Carburante sostenibile al 100%: i vantaggi del Saf in numeri

Si chiama EclifF3. E’ il primo studio in volo al mondo sull’impatto dell’uso di carburante sostenibile al 100% (Saf) su entrambi i motori di un aeromobile commerciale. Ha dimostrato una riduzione delle particelle di fuliggine e della formazione di cristalli di ghiaccio nelle scie di condensazione rispetto all’uso del carburante Jet A-1 convenzionale.

Allo studio hanno collaborato Airbus, Rolls-Royce, il Centro Aerospaziale Tedesco (Dlr) e il produttore di Saf Neste. E’ stato il primo a misurare l’impatto dell’uso di Saf al 100% sulle emissioni di entrambi i motori di un Airbus A350 alimentato da motori Rolls-Royce Trent Xwb, seguito da un aereo di inseguimento Dlr.

Il risultato emerso

Rispetto a un carburante di riferimento Jet A-1, il numero di cristalli di ghiaccio per massa di Saf puro consumato è stato ridotto del 56%, il che potrebbe ridurre significativamente l’effetto di riscaldamento climatico delle scie di condensazione.

Le simulazioni globali del modello climatico condotte dal Dlr sono state utilizzate per stimare il cambiamento nell’equilibrio energetico nell’atmosfera terrestre, noto anche come forzante radiativa, causato dalle scie di condensazione.

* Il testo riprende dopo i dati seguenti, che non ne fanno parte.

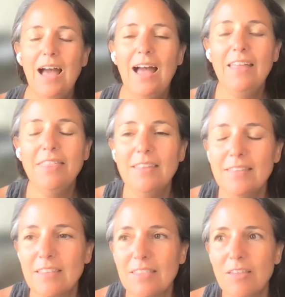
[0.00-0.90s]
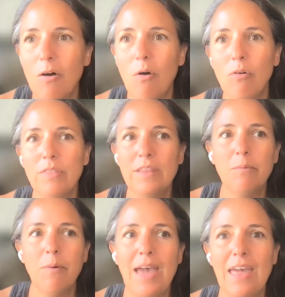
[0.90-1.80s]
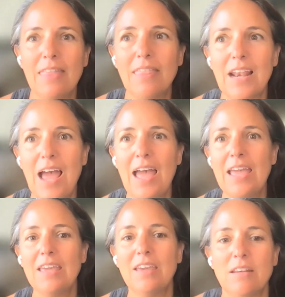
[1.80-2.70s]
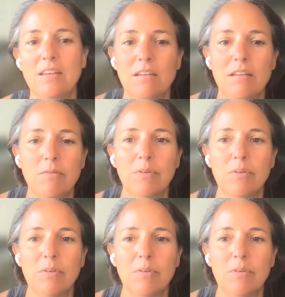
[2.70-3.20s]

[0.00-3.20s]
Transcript: I think that the only way that I canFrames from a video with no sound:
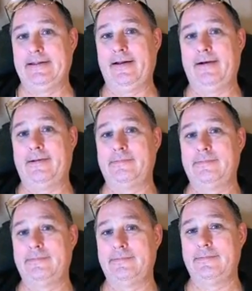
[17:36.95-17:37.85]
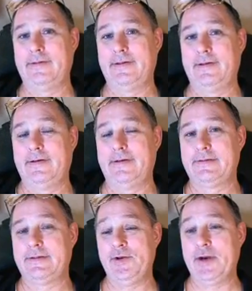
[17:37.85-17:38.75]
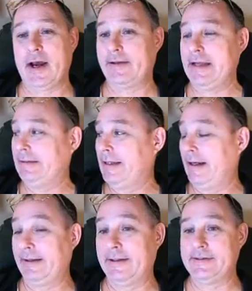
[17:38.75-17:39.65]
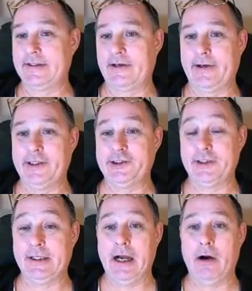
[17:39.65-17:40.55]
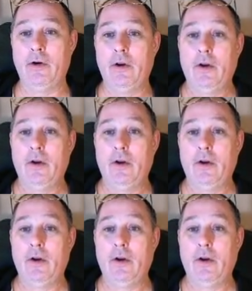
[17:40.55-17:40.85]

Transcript: You know? So you got to take that in consideration now.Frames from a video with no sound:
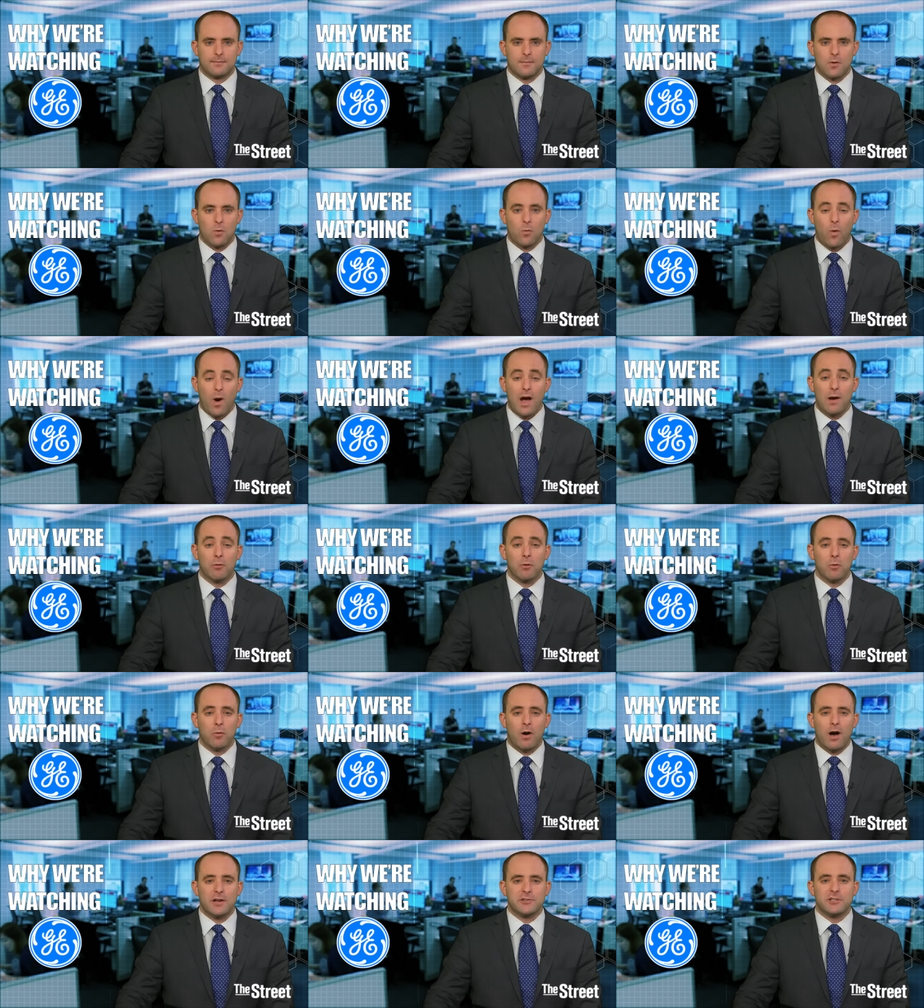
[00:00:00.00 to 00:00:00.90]
Why we're
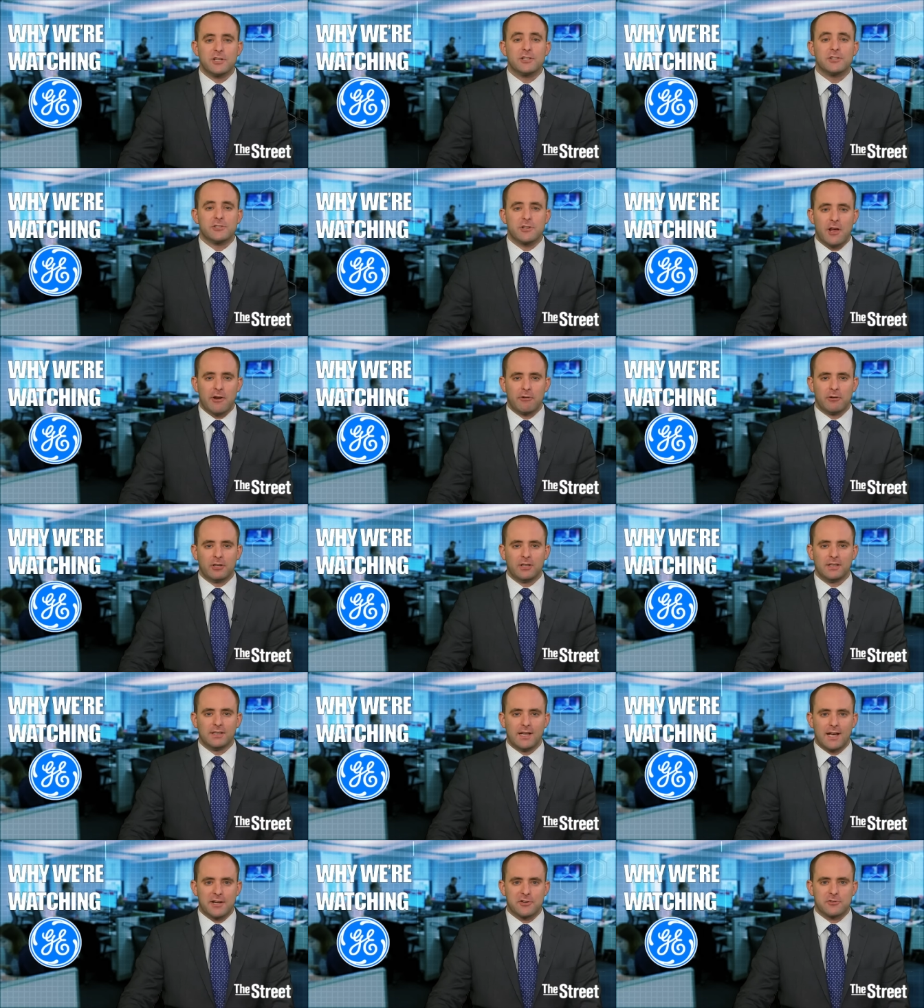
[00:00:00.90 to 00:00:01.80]
watching General
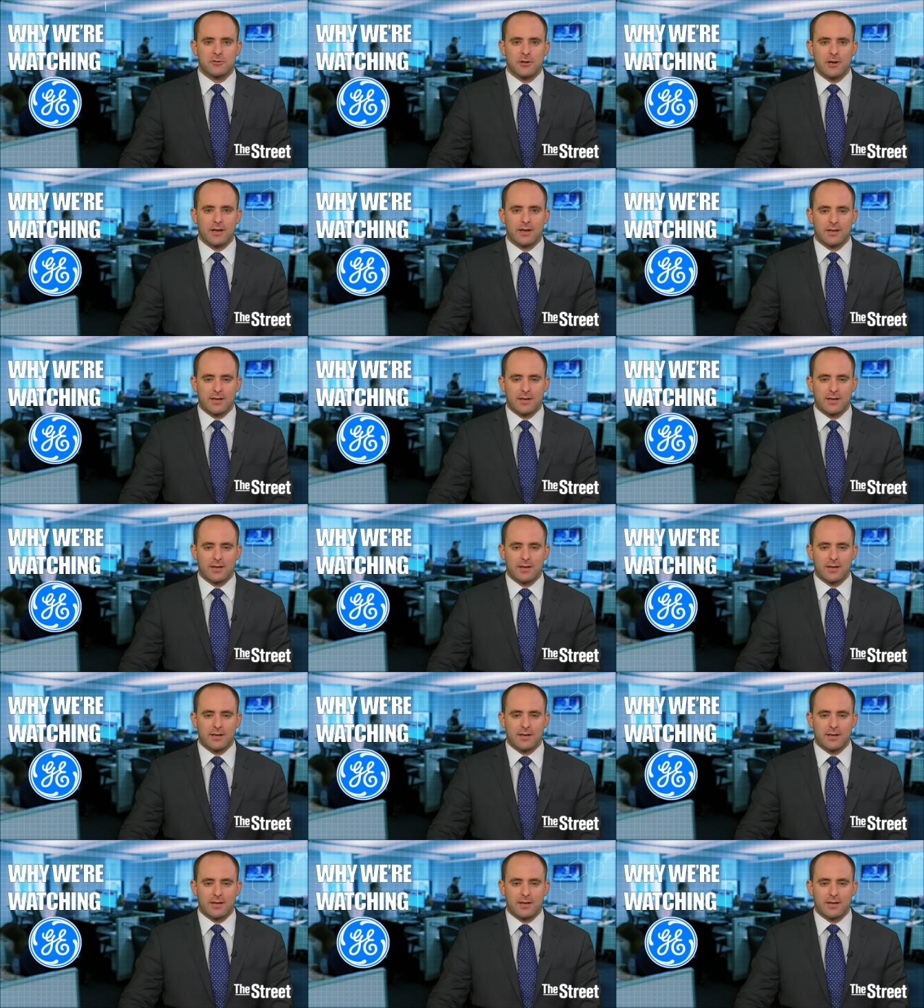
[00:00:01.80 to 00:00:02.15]
Electric.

E’ stata stimata una riduzione dell’impatto delle scie di condensazione di almeno il 26% con l’uso di Saf al 100% rispetto alle scie di condensazione derivanti dal carburante di riferimento Jet A-1 utilizzato nell’Eclif3.

Questi risultati mostrano che, nel breve termine, l’uso del Saf in volo potrebbe ridurre significativamente l’impatto climatico dell’aviazione, riducendo gli effetti non collegati alla CO2 come le scie di condensazione, oltre a ridurre le emissioni di CO2 nel ciclo di vita del Saf.

Il team di ricerca ha riportato i propri risultati nella rivista Copernicus Atmospheric Chemistry & Physics (Acp) come parte di un processo scientifico peer-reviewed e fornisce la prima evidenza in-situ del potenziale di mitigazione dell’impatto climatico dell’uso di Saf puro al 100% su un aeromobile commerciale. Il programma Eclif3, che include anche ricercatori del Consiglio Nazionale delle Ricerche del Canada e dell’Università di Manchester, ha condotto test di emissioni in volo e test a terra associati nel 2021.

Il registro di Iata

Iata ha annunciato di recente che istituirà il registro Saf per accelerare l’adozione dei carburanti per l’aviazione sostenibili contabilizzando e segnalando le riduzioni delle emissioni. A concorrere alla sua stesura ci sono, compagnie aeree, autorità nazionali, produttori di apparecchiature originali (Oem) e un produttore di carburante. Il lancio è previsto nel primo trimestre del 2025.

Si prevede che il Saf rappresenterà fino al 65% della mitigazione totale del carbonio necessaria per raggiungere zero emissioni nette di carbonio nel trasporto aereo entro il 2050.